DALLAS: They had a great year. Started slow, but won 7 of their last 8. Traded for a player that opened up their offense, and helps hide how much of a liability QB Dak Prescott is. Found a LB who lets them move on from LB Sean Lee. Saw a couple of draft gambles pay dividends. Even won a playoff game. Everything looked great in Big D. Yup, they’d almost pulled it off, buuuuut… You realize that the 2018 season isn’t technically over, until the Super Bowl ends, right? So everything that’s happened in the last couple weeks, is still part of the 2018 season. Meaning that 2018 will end with, Dallas’s brain trust, intentionally trying to murder 2019 already. Dallas decided to fire a lackluster offensive coordinator, and hire…Kellen Moore? He was the Cowboys QB coach in 2018, and that’s it. That’s the extent of his coaching career, and now he runs the offense. What’s weird is, the hire comes from over Head Coach Jason Garrett’s head, so he’s just getting stuck with the arrangement. Which is fine with him because, well, you know how he and Jerry Jones are.

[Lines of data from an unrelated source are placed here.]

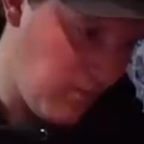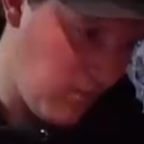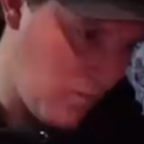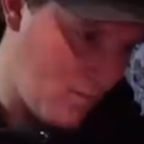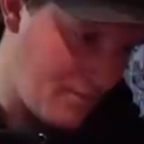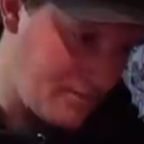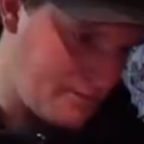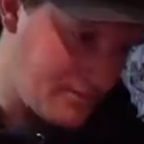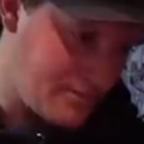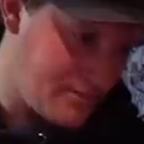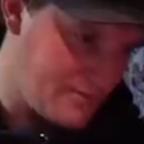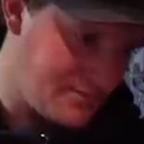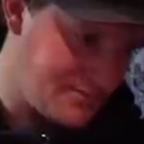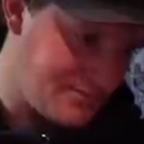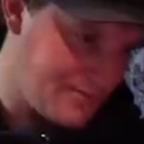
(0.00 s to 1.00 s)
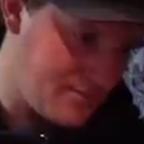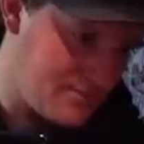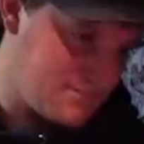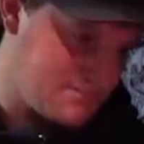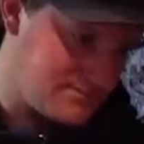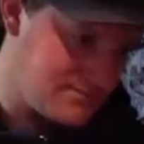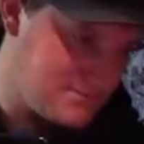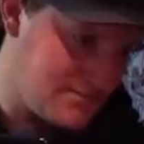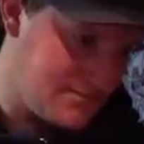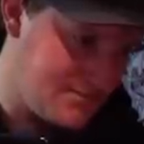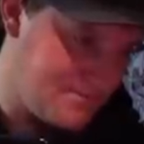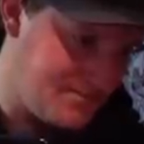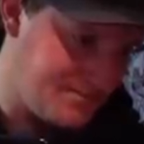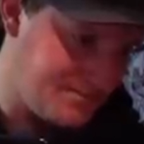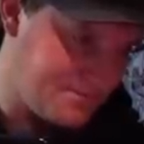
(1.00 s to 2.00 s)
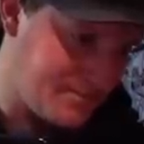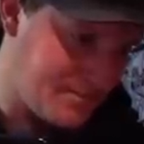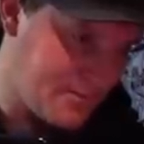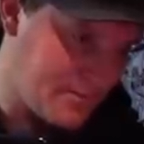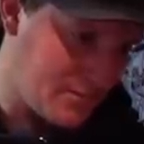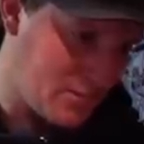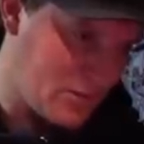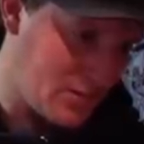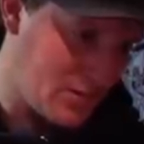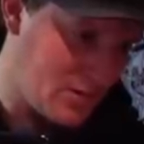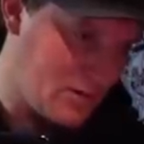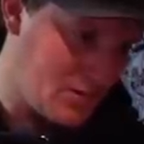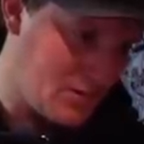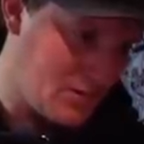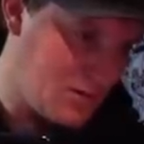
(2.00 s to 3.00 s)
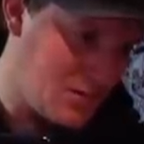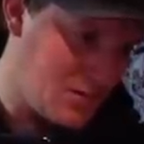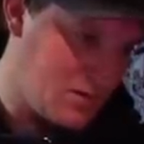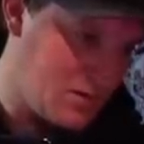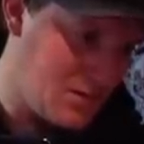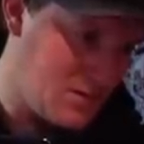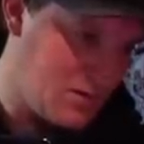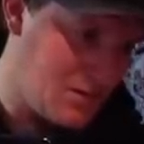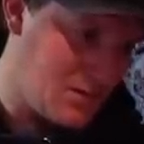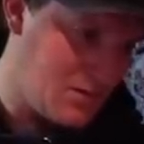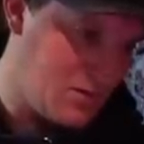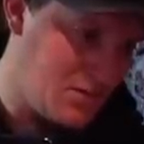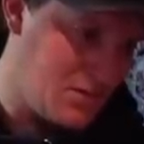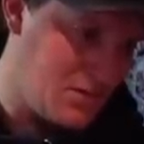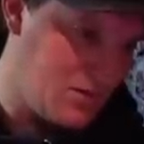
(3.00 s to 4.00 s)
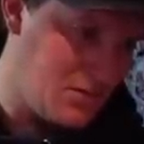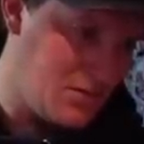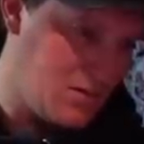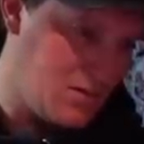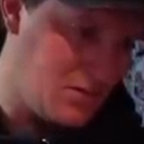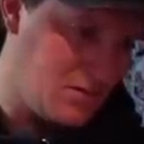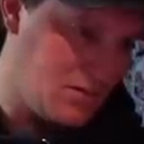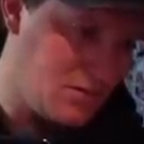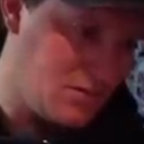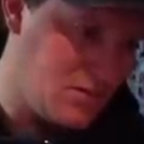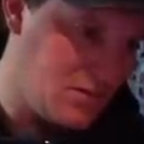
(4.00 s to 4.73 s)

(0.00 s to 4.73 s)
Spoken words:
(silence)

Then again, one questionable hire isn’t so ba- Wait! It wasn’t just one questionable hire. They also hired Jon Kitna to be Prescott’s QB coach. You realize that Kitna was an absolute turnover MACHINE when he played. Now he’s coming off 7 years of coaching high school football, with ZERO pro coaching experience, to make a ‘meh’ QB,better? So no stars were suspended. No convicts were signed. Nobody stole any underwear and were run down from behind, by a mall cop. Just a strong finish, culminating in a division win, plus a playoff win and… DAMMIT! They couldn’t wait to squander all that momentum. Couldn’t even let it wait until Monday of next week. Talk about reserving your spot on the basement couch!
So there it is. The NFC East season that was. It made you want to pull your hair out at times, but it was never boring. Odds are pretty slim that 2019 will treat us to as crazy a rollercoaster ride as this year was, but just in case, I’m going to ask for a prescription for heart pills today.